Very sharp tools are a must. H.S.S. is just fine, but pay close attention to the cutting edges. Super sharp, honed edges are a must. If you can, try to stone a .015 radius on your point.

Don't spin your lathe too fast. I would suggest using the speeds for free machining brass as a reference. Very light feeds.

Hope this helps.
 
The OP may not intend to do this but graphite is great to use on the surface grinder for checking/mapping a dressed radius/form without causing wheel wear. Often grinds in one pass (careful of heat and grinding force) and throws a reflection free profile in the optical comparator.

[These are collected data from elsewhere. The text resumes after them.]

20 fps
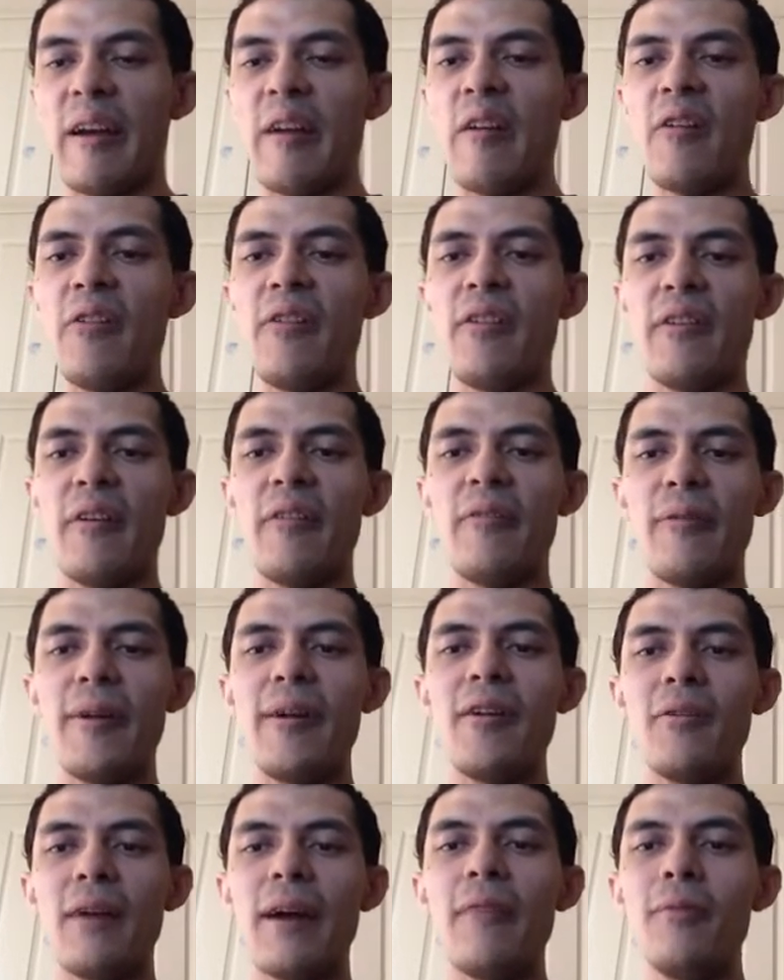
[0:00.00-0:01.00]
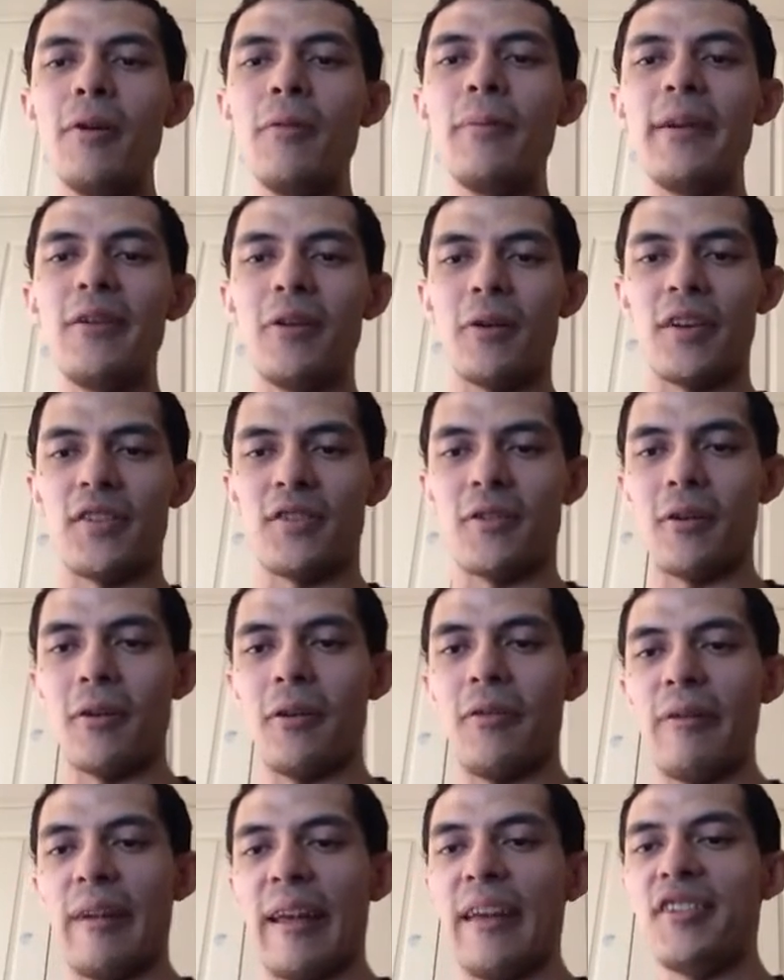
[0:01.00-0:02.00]
Well, I will be honest
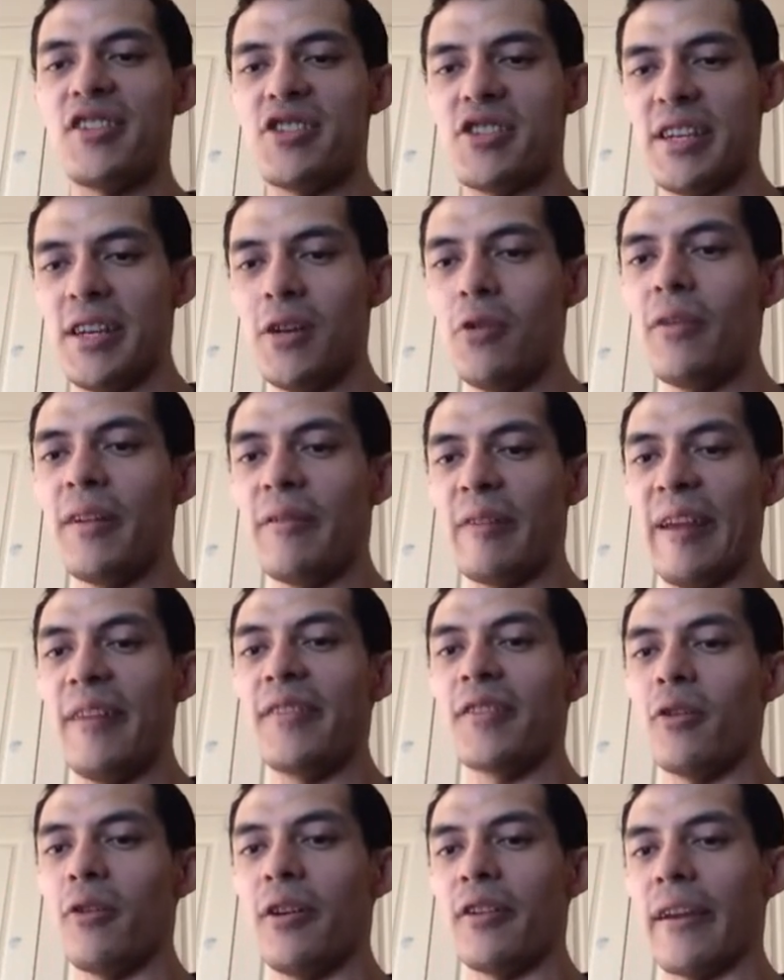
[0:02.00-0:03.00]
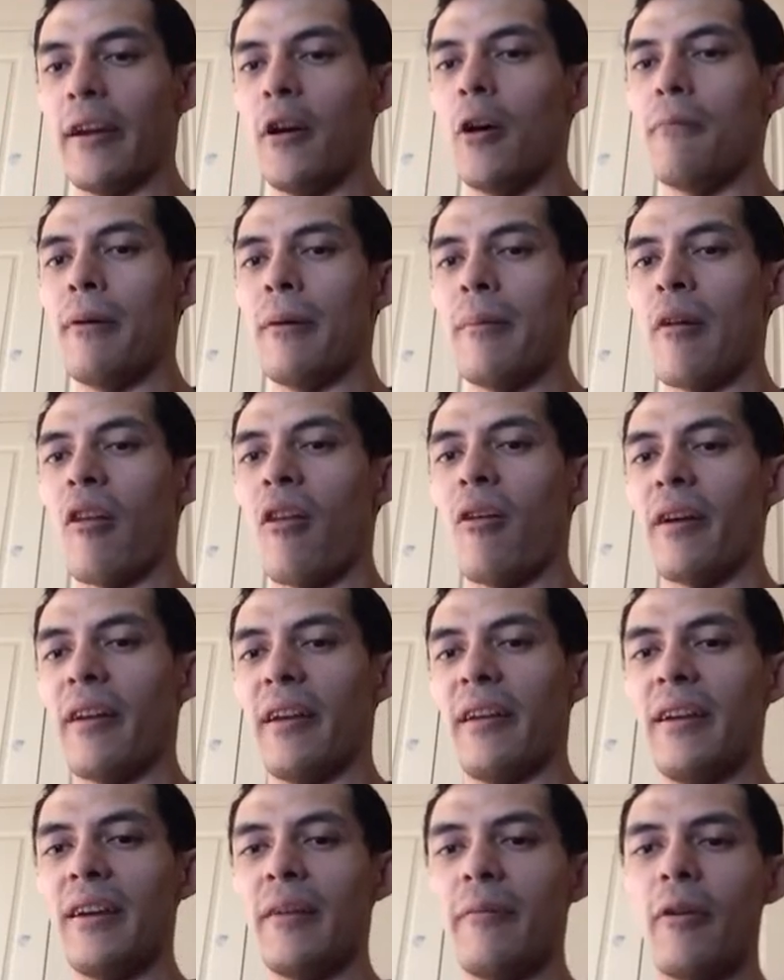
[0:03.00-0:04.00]
though, his shield is going to help him a lot
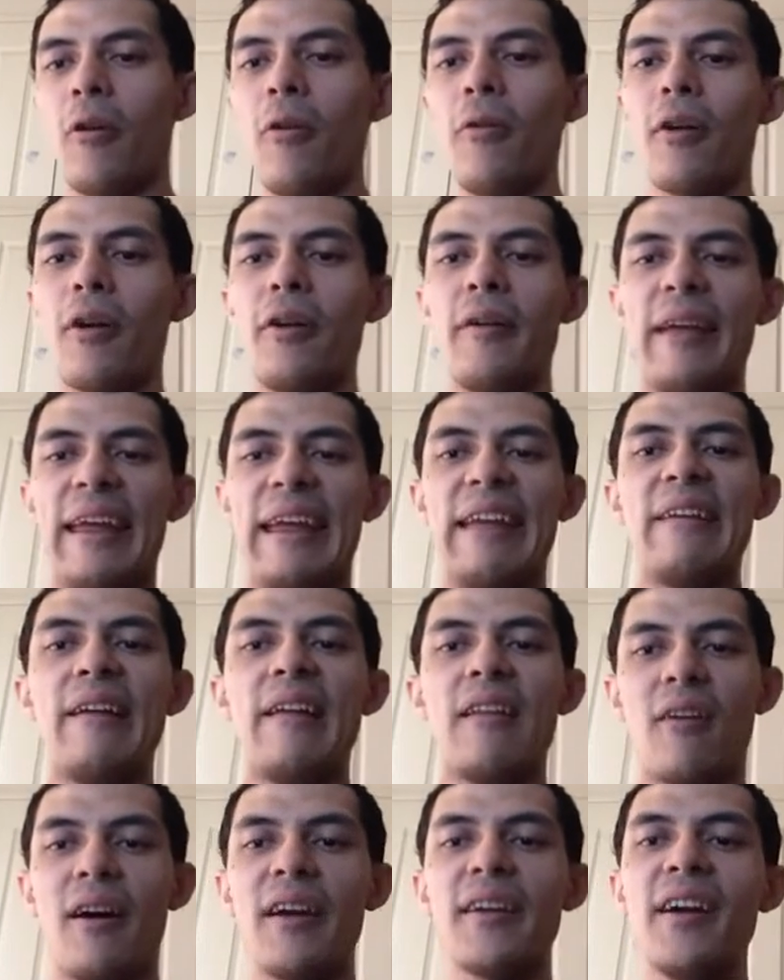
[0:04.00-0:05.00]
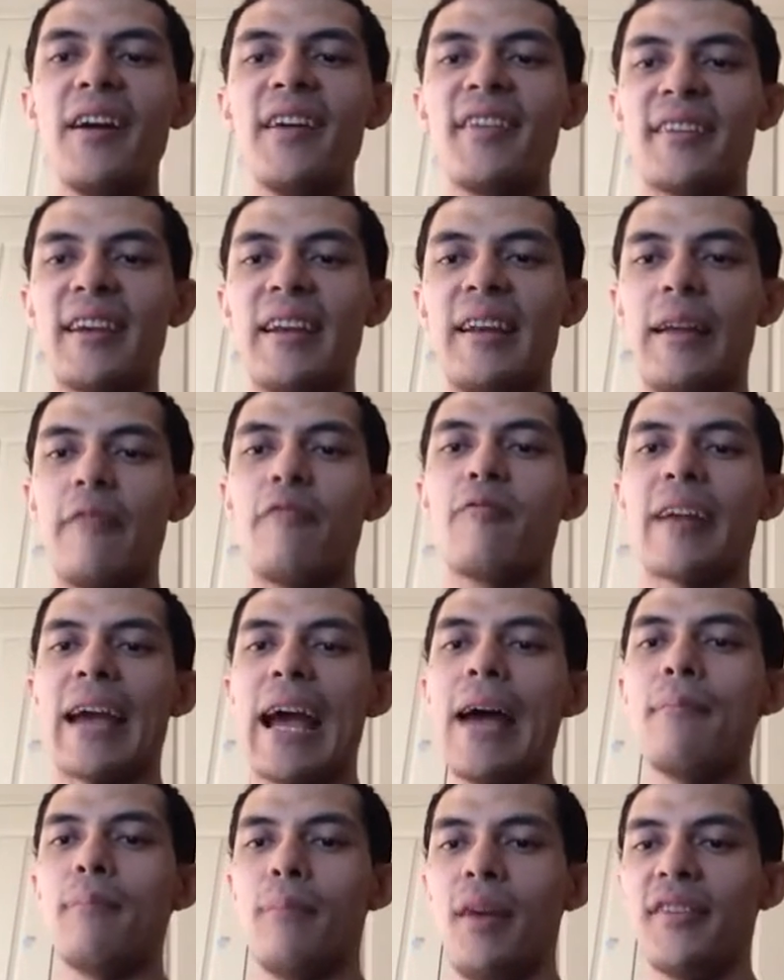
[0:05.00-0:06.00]
here. Although, like I said, if
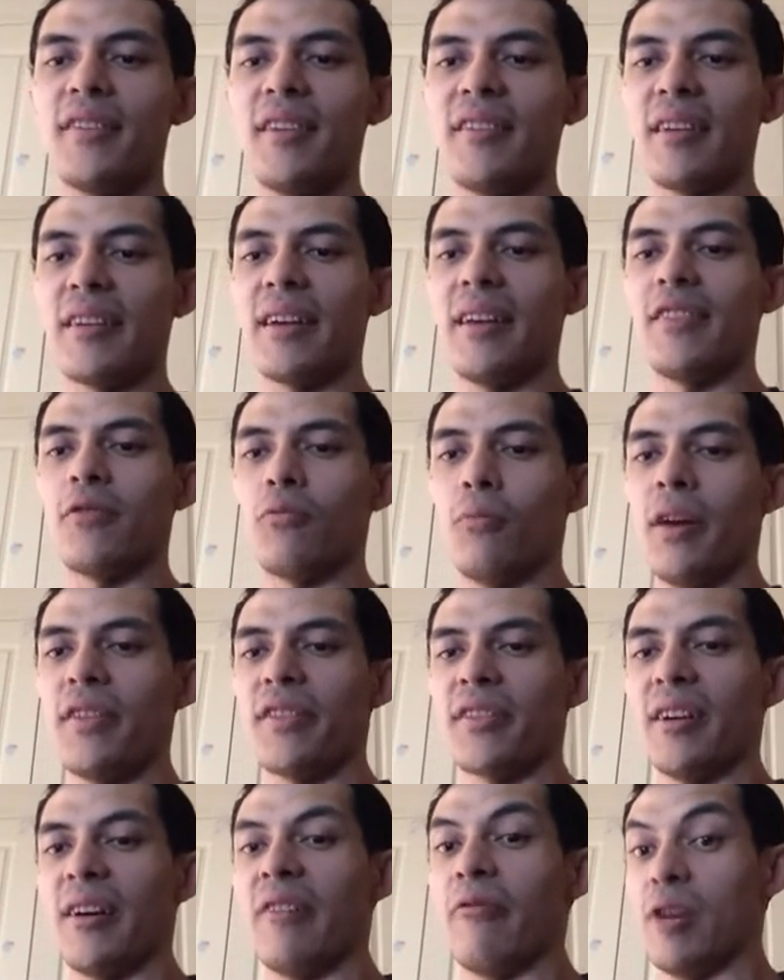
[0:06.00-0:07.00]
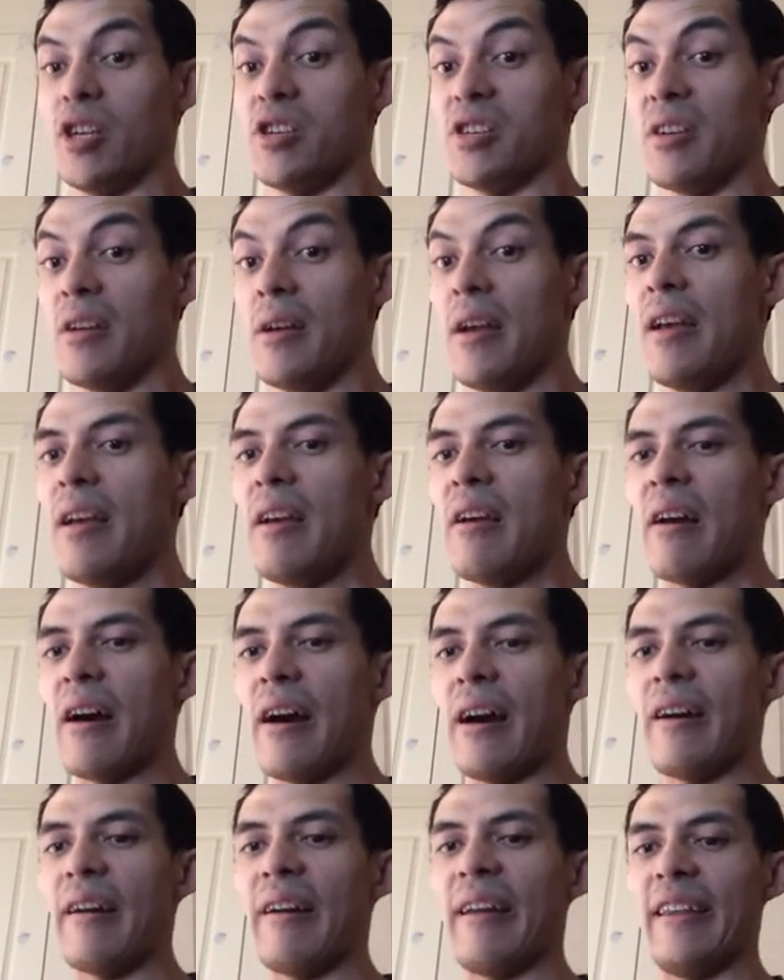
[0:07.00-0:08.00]
Cap misses against Wesker, which
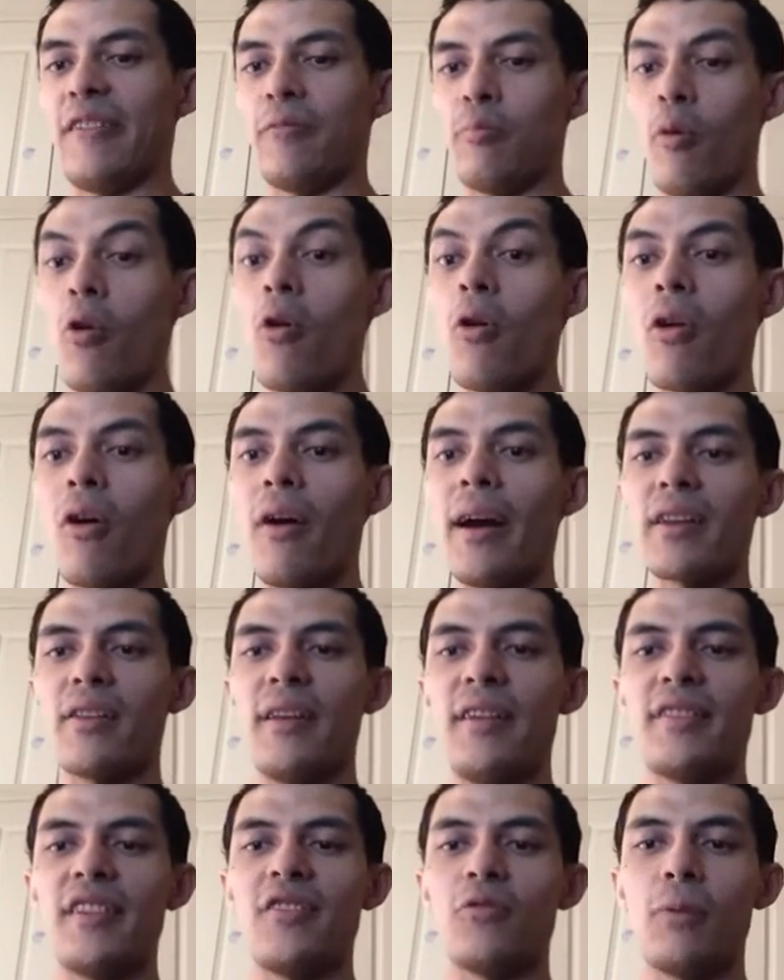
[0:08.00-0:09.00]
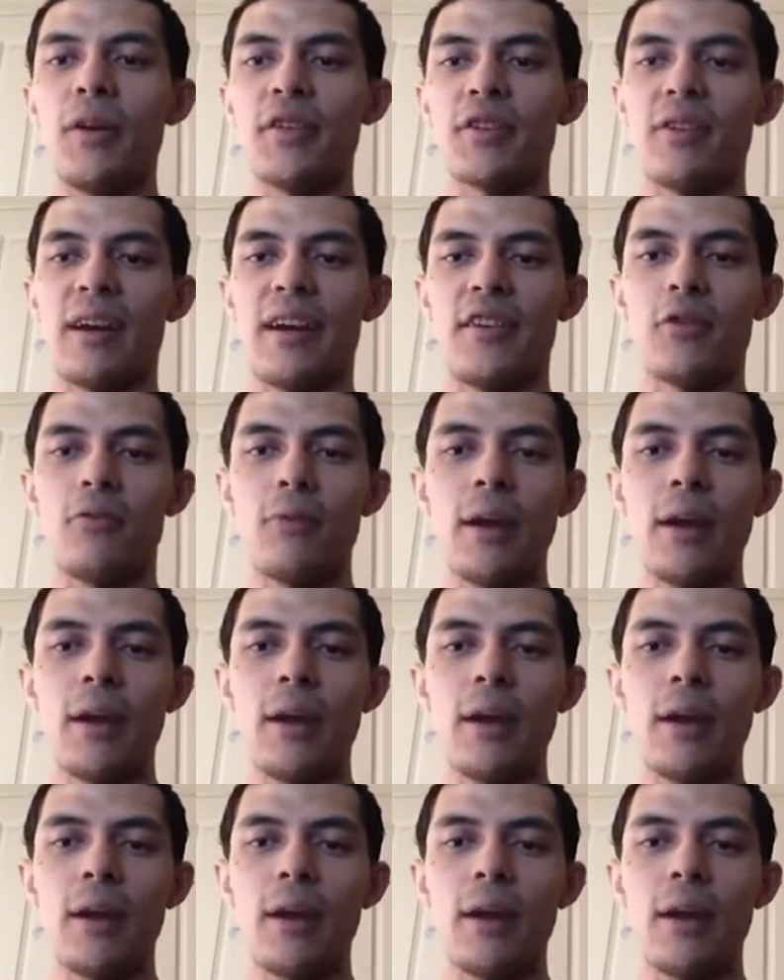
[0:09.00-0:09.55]
is more likely since Wesker has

Thought somebody might find this useful.

Absolutely use a good vacuum for dust control.

In thin cross section it's fragile as an eggshell.
 
Converging/diverging in a small (1/2" and under) can probably be bought made from carbide
as a sandblasting nozzle....Albeit the carbide isn't as heat resistant.
 
Thanks for the info, much appreciated.

This is the general idea. I'm not clear on the sketch as to whether the 1.52" dimension is the OD of the nozzle or the exit diameter of the converging nozzle, but whichever it is, I need the other...

photo0 (1).jpg

Commercial nozzle:

photo0.jpeg


Getting a 12" length (will find out more specifics on the material), cut to length off the lathe (how)? or part off on the machine?

Will be using a 6-jaw Buck (no collets).

Thinking...

Turn OD. Then drill as close to .295 throat as I can, then bore? Or should I order a reamer if time permits? I'd rather ream as boring skinny holes has it's own challenges but don't know how this material will work with a HSS reamer?

After OD, throat is cut, then set compound to desired angle and cut nozzle until exit diameter is achieved.
Flip over (and probably dial-in the throat, not sure if half-thou of runout in my chuck is a big deal), then machine the other nozzle.

I "think" there will need to be O-ring grooves, but no info on that yet.

Sound like the right plan, or changes needed?